1.1 Study the terms taken from the text below.

a sign, the signifier, the signified,

the referent, langue, parole, denotatum, motivation.

Can you define the meaning yourself? Read the definitions and compare them to the one’s you’ve just given.

1.2 Study information about signs and follow the activities after the text.

In semiotics, a sign is generally defined as, "...something that stands for something else, to someone in some capacity." (Marcel Danesi and Paul Perron, "Analyzing Cultures"). It may be understood as a discrete unit of meaning, whether denotative or connotative. Signs are not just words, but also include images, gestures, scents, tastes, textures, sounds — essentially all of the ways in which information can be processed into a codified form and communicated as a message by any sentient, reasoning mind to another.

The nature of signs has long been discussed in philosophy. Initially, within linguistics and later semiotics, there were two general schools of thought: those who proposed that signs are dyadic, and those who proposed that signs are interpreted in a recursive pattern of triadic relationships.

Dyadic signs

According to Saussure (1857-1913), language is made up of signs and every sign has two sides:

  • the signifier (French signifiant)

the "shape" of a word, i.e. the sequence of letters or phonemes

e.g.

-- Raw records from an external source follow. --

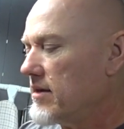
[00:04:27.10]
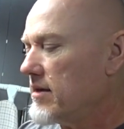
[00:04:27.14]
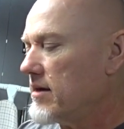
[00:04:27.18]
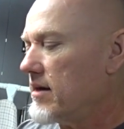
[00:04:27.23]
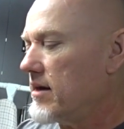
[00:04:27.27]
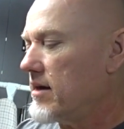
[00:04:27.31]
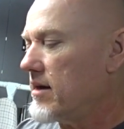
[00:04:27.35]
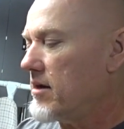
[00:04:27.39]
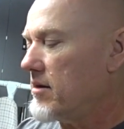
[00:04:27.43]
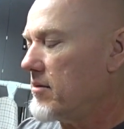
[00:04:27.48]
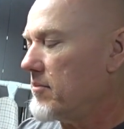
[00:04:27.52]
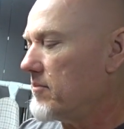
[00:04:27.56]

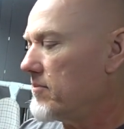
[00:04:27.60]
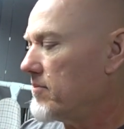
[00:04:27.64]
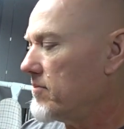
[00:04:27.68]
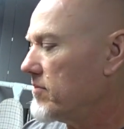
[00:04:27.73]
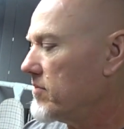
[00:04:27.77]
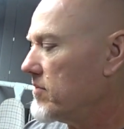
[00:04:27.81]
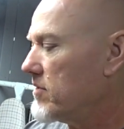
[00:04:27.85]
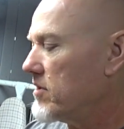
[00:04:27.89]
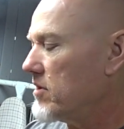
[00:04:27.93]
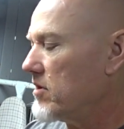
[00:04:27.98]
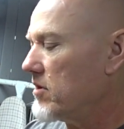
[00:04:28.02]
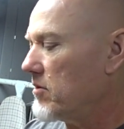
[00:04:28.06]
um,
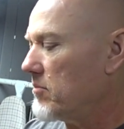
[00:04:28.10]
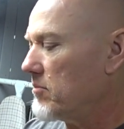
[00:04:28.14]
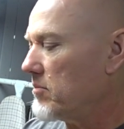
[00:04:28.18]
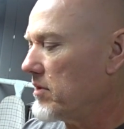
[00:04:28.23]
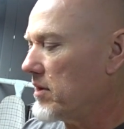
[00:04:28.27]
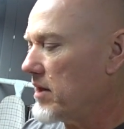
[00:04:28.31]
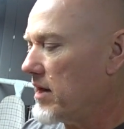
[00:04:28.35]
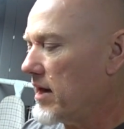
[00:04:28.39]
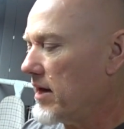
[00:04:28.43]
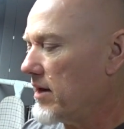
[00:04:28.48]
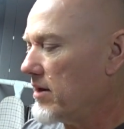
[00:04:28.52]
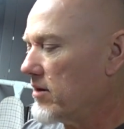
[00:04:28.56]
you know,
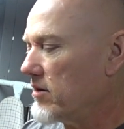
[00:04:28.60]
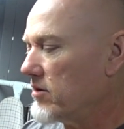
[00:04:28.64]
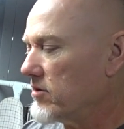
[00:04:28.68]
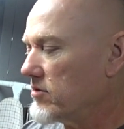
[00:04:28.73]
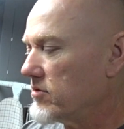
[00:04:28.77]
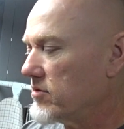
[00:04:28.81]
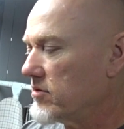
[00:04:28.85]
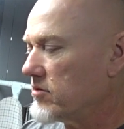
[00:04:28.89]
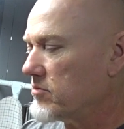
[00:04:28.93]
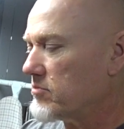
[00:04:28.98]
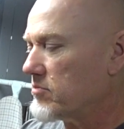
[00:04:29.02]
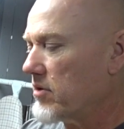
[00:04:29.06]
pliers,
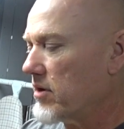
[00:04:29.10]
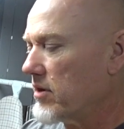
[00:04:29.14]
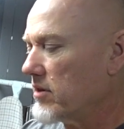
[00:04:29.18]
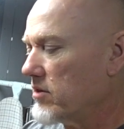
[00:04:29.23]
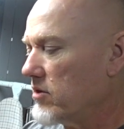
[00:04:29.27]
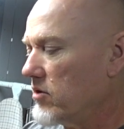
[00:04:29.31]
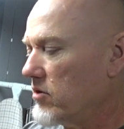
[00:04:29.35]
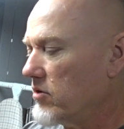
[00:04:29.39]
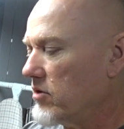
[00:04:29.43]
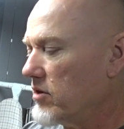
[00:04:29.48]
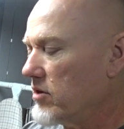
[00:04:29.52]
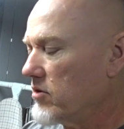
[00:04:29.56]

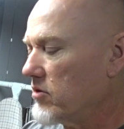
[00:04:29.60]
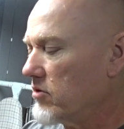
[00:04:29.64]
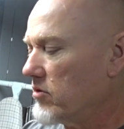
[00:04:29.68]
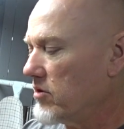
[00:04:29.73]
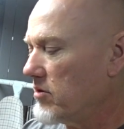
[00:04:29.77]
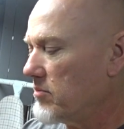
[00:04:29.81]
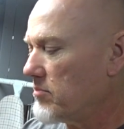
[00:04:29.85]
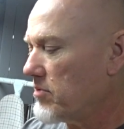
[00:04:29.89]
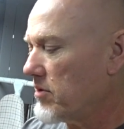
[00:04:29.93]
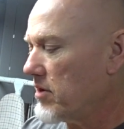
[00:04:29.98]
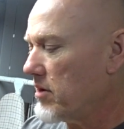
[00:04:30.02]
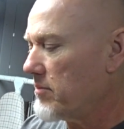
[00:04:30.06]
spring-loaded. The
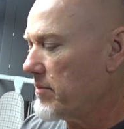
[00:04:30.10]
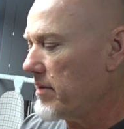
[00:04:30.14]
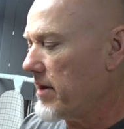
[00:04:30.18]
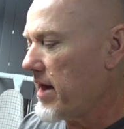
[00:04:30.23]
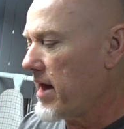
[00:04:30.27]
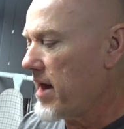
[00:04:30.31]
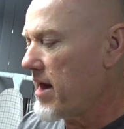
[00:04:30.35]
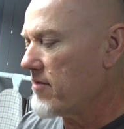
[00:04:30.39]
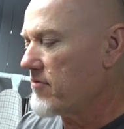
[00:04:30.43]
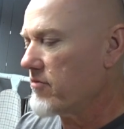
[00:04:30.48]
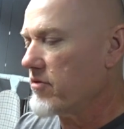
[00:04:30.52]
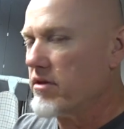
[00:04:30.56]
only problem I
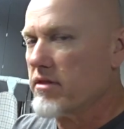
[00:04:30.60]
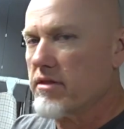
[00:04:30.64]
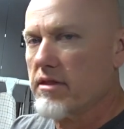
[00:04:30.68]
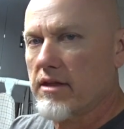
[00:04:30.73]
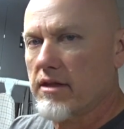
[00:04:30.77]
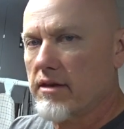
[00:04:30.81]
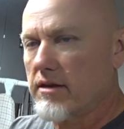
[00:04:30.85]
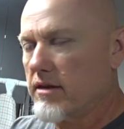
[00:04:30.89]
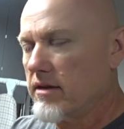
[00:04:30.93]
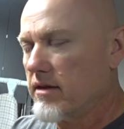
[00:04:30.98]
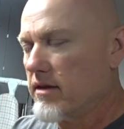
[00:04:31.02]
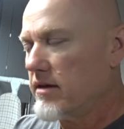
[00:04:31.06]
have with
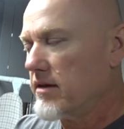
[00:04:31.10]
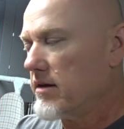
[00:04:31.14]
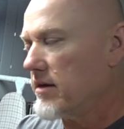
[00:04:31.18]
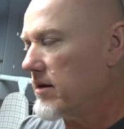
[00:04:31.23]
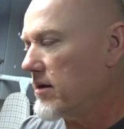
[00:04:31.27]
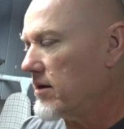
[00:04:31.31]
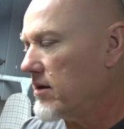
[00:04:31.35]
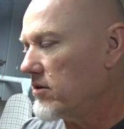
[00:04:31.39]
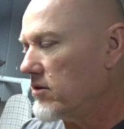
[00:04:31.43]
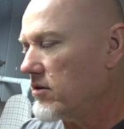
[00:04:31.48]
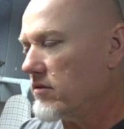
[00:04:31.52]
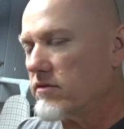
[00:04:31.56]
it,
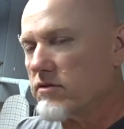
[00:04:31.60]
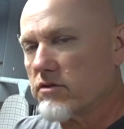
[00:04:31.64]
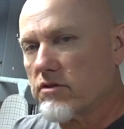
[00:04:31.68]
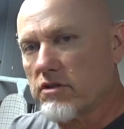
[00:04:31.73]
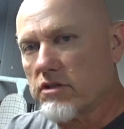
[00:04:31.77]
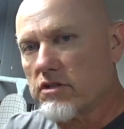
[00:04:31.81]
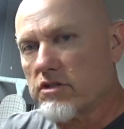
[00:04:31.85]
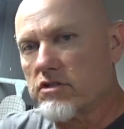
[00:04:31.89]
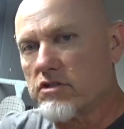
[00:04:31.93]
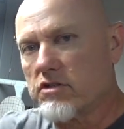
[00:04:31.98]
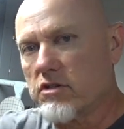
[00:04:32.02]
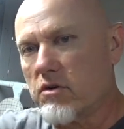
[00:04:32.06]
I don't know if it's
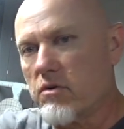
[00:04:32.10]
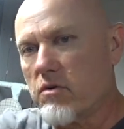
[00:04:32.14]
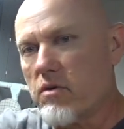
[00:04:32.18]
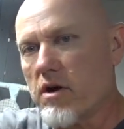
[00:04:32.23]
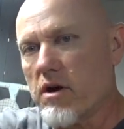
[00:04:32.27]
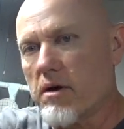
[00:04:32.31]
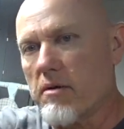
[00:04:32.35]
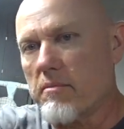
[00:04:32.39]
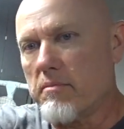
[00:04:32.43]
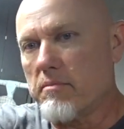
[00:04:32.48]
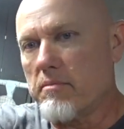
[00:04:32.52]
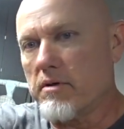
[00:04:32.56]
going to show
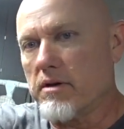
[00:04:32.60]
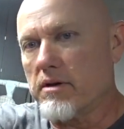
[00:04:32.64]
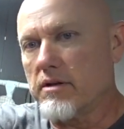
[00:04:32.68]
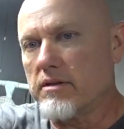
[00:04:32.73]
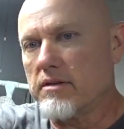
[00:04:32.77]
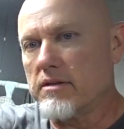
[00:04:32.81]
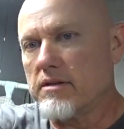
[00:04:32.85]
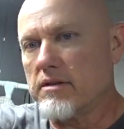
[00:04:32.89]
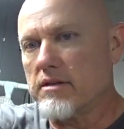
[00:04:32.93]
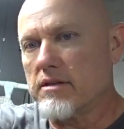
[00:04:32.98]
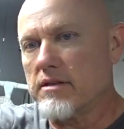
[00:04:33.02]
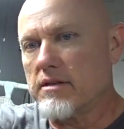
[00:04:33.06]
up,
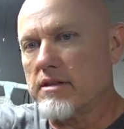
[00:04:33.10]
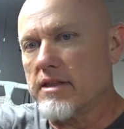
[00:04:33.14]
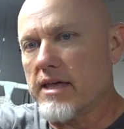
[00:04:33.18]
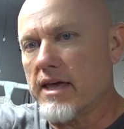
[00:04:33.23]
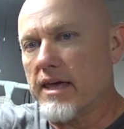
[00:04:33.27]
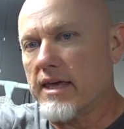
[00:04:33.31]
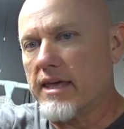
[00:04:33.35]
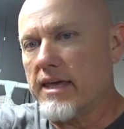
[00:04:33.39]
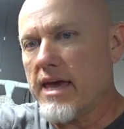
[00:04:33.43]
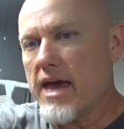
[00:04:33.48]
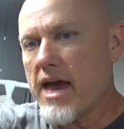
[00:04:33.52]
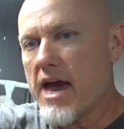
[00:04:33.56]
but
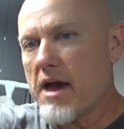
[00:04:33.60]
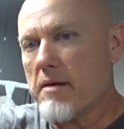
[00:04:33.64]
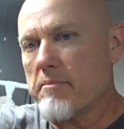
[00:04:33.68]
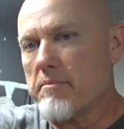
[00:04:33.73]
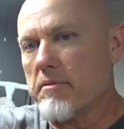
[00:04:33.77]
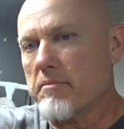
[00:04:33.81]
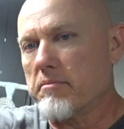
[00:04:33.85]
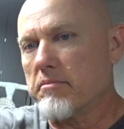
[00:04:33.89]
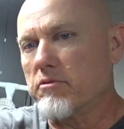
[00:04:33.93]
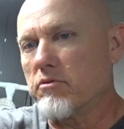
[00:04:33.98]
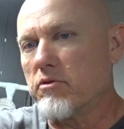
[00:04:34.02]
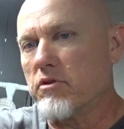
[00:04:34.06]
that
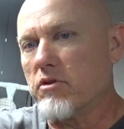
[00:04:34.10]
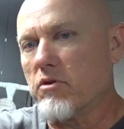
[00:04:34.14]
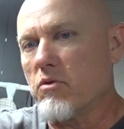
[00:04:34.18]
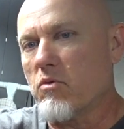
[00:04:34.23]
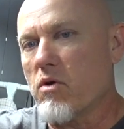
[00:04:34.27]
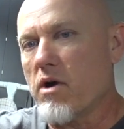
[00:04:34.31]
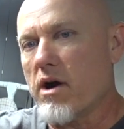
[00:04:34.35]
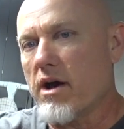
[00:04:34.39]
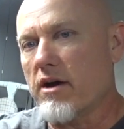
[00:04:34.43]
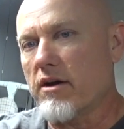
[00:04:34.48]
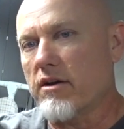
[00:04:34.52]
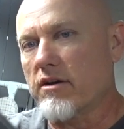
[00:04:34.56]
gap between the
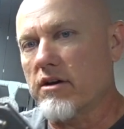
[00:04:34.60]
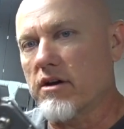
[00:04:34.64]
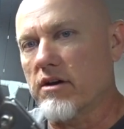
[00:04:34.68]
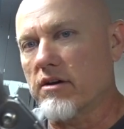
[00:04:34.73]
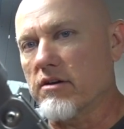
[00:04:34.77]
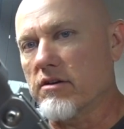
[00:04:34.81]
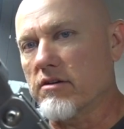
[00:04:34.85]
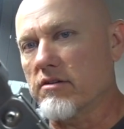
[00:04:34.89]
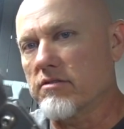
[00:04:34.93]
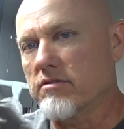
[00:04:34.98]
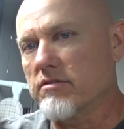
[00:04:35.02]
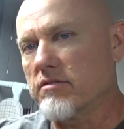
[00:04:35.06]
wire
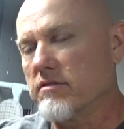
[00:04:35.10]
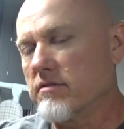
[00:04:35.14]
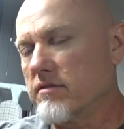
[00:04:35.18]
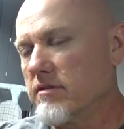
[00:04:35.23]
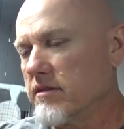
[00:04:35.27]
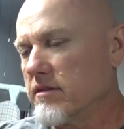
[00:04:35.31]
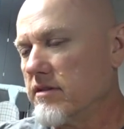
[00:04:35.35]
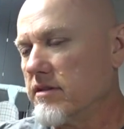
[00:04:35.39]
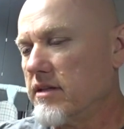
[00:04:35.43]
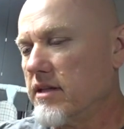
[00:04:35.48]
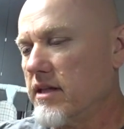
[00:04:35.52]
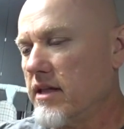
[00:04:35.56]
cutters,
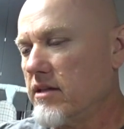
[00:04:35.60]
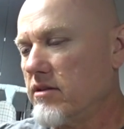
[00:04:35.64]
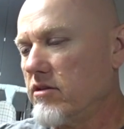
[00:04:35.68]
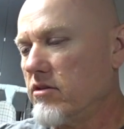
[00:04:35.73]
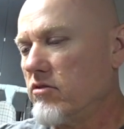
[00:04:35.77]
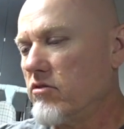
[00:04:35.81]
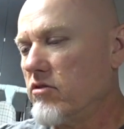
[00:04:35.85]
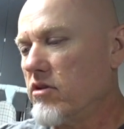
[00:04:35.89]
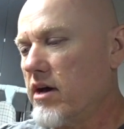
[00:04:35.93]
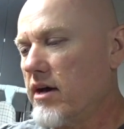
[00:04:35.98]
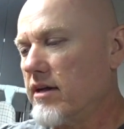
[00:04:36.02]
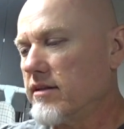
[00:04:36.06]
they
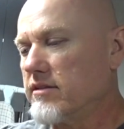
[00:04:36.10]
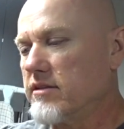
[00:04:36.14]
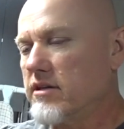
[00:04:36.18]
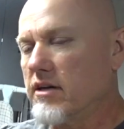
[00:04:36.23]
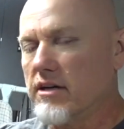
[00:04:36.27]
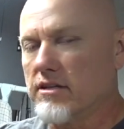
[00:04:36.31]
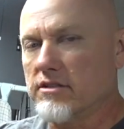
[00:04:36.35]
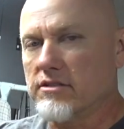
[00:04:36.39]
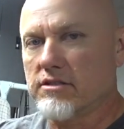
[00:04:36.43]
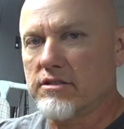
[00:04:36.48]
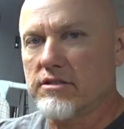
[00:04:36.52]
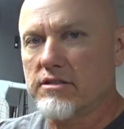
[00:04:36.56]
do not
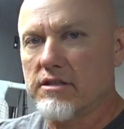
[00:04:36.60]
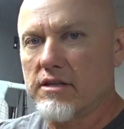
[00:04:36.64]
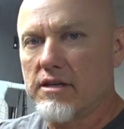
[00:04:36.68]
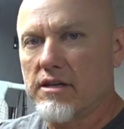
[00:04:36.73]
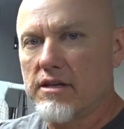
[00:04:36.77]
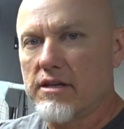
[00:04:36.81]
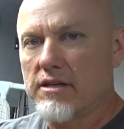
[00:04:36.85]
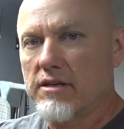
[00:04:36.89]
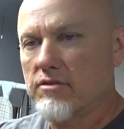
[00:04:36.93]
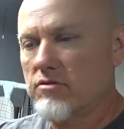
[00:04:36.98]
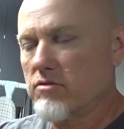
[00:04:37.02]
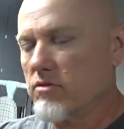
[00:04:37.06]
touch.
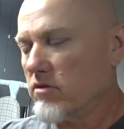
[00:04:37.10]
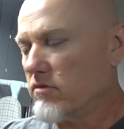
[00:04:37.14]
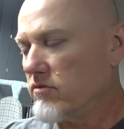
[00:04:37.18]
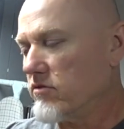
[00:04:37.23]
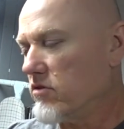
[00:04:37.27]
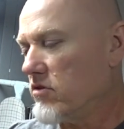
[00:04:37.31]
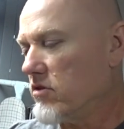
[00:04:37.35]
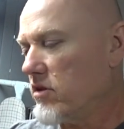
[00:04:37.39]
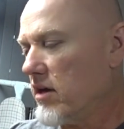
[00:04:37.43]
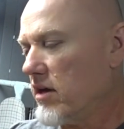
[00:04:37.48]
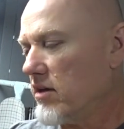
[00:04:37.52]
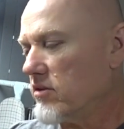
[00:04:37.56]
So if
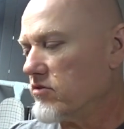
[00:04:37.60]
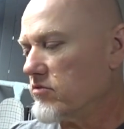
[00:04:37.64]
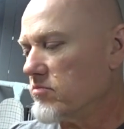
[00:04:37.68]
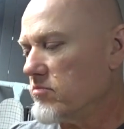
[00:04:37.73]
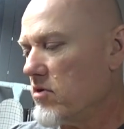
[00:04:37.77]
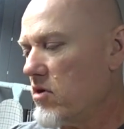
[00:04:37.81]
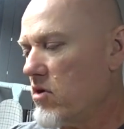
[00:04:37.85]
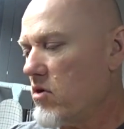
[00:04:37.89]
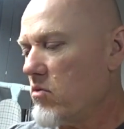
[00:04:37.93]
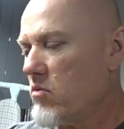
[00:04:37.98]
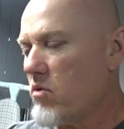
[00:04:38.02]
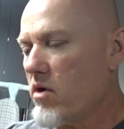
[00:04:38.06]
you got
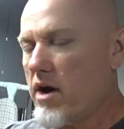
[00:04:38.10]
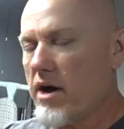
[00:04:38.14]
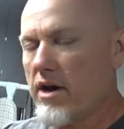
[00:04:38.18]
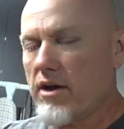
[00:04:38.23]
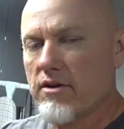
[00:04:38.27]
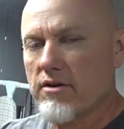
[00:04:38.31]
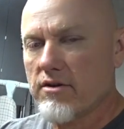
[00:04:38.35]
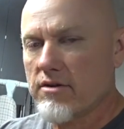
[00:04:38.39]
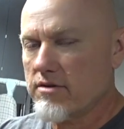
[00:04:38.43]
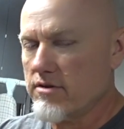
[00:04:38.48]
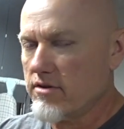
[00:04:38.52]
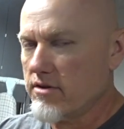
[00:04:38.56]
small
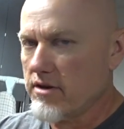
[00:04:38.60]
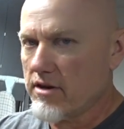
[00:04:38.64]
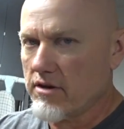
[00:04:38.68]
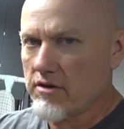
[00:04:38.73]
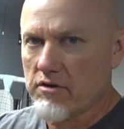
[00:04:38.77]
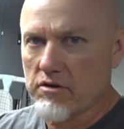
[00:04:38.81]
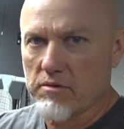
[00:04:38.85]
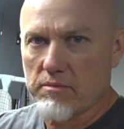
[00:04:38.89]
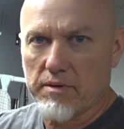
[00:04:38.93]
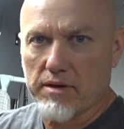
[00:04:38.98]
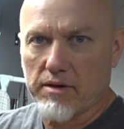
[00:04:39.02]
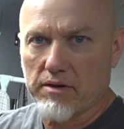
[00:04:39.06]
wire, you're not
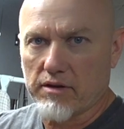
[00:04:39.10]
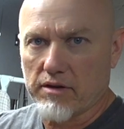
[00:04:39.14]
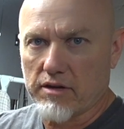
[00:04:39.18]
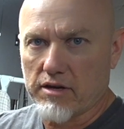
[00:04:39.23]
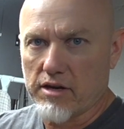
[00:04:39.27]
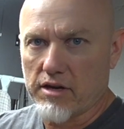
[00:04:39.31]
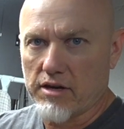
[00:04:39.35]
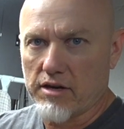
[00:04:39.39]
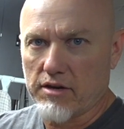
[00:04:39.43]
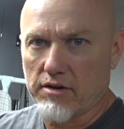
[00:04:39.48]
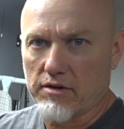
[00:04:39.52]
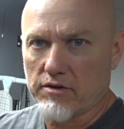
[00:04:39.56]
going to be able to
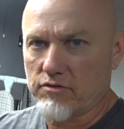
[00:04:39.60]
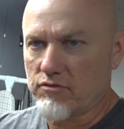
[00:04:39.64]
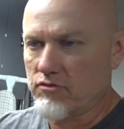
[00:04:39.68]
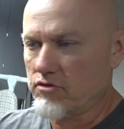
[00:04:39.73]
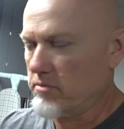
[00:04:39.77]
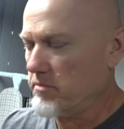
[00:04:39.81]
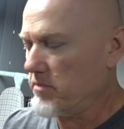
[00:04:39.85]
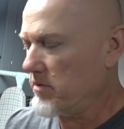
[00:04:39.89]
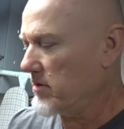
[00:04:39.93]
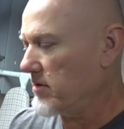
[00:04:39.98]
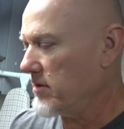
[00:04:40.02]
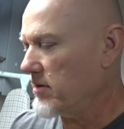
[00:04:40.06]
cut it or
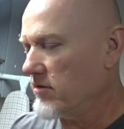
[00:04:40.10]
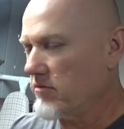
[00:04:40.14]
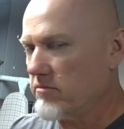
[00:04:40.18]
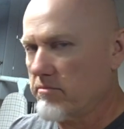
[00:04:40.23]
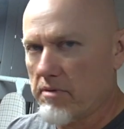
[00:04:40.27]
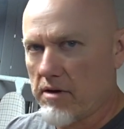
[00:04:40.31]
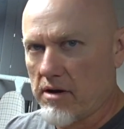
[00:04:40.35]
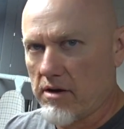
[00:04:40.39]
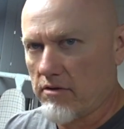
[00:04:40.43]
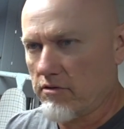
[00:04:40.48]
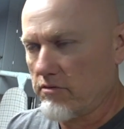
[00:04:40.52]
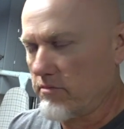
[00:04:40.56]
strip it. It
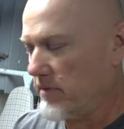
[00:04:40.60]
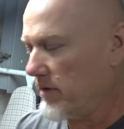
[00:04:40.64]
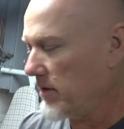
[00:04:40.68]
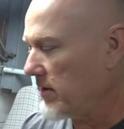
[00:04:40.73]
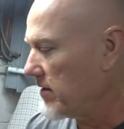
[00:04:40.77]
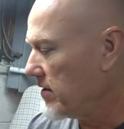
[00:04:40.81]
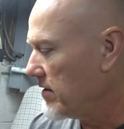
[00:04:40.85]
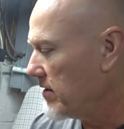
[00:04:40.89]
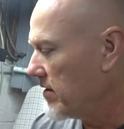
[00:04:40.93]
bothers me.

C-A-T

  • the signified (French signifié)

the concept or object that appears in our minds when we hear or read the signifier

e.g. a small domesticated animal with fur, four legs and a tail

(The signified is not to be confused with the referent. The former is a mental concept, the latter the actual object in the world)

According to him, the relation between the signifier and the signified is arbitrary, i.e. there is no direct connection between the shape and the concept (cf. Bussmann 1996: 434). For instance, there is no reason why the letters C-A-T (or the sound of these phonemes) produce exactly the image of the small, domesticated animal with fur, four legs and a tail in our minds. It is a result of convention: speakers of the same language group have agreed (and learned) that these letters or sounds evoke a certain image.

Signifier, and the signified cannot be conceptualized as separate entities but rather as a mapping from significant differences in sound to potential (correct) differential denotation. The Saussurean sign exists only at the level of the synchronic system, in which signs are defined by their relative and hierarchical privileges of co-occurrence. It is thus a common misreading of Saussure to take signifiers to be anything one could speak, and signifieds as things in the world. In fact, the relationship of langue to parole, or speech-in-context, is and always has been a theoretical problem for linguistics (cf. Roman Jakobson's famous essay "Closing Statement: Linguistics and Poetics" et al.). He is also important in emphasizing that the relationship between a sign and its extralinguistic denotatum is arbitrary. There is neither a natural relationship between a word and the object it refers to, nor is there a causal relationship between the inherent properties of the object and the nature of the sign used to denote it. For example, there is nothing about the physical quality of "paper" that requires denotation by the phonological sequence 'paper.' There is, however, what Saussure called 'relative motivation': the possibilities of signification of a signifier are constrained by the compositionality of elements in the linguistic system (cf. Emile Benveniste's paper on the arbitrariness of the sign in the first volume of his papers on general linguistics). A word is only available to acquire a new meaning if it is identifiably different from all the other words in the language and it has no existing meaning. It was the twin discoveries that 1) the distinction between the levels of system and use and 2) the semantic "value" of a sign could only be defined system-internally, that formed the basis of structuralism.